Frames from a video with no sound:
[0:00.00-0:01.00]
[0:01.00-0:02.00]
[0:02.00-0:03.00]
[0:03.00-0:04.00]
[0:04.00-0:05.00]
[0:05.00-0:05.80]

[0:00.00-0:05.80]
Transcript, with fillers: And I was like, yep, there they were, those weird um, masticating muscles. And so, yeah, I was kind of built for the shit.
...
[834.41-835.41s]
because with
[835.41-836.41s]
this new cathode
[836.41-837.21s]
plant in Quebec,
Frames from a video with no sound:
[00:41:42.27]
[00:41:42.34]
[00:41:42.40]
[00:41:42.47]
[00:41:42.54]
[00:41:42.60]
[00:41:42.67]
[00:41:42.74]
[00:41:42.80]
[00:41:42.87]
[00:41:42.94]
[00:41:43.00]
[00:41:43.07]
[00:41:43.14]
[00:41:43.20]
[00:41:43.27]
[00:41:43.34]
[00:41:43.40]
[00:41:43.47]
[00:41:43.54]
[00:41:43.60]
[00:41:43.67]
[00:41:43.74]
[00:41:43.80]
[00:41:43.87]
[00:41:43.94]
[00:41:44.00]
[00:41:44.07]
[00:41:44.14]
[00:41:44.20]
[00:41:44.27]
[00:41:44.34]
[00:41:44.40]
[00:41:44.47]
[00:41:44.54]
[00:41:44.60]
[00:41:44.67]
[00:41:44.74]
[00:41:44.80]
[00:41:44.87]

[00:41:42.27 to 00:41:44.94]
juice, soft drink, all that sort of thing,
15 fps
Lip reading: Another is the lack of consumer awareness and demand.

| Directions |
Please give again the lines above between the line holding "[00:41:44.54]" and the line holding "Lip reading: Another", inclusive, exactly as they are and with nothing added.

| Answer box |
[00:41:44.54]
[00:41:44.60]
[00:41:44.67]
[00:41:44.74]
[00:41:44.80]
[00:41:44.87]

[00:41:42.27 to 00:41:44.94]
juice, soft drink, all that sort of thing,
15 fps
Lip reading: Another is the lack of consumer awareness and demand.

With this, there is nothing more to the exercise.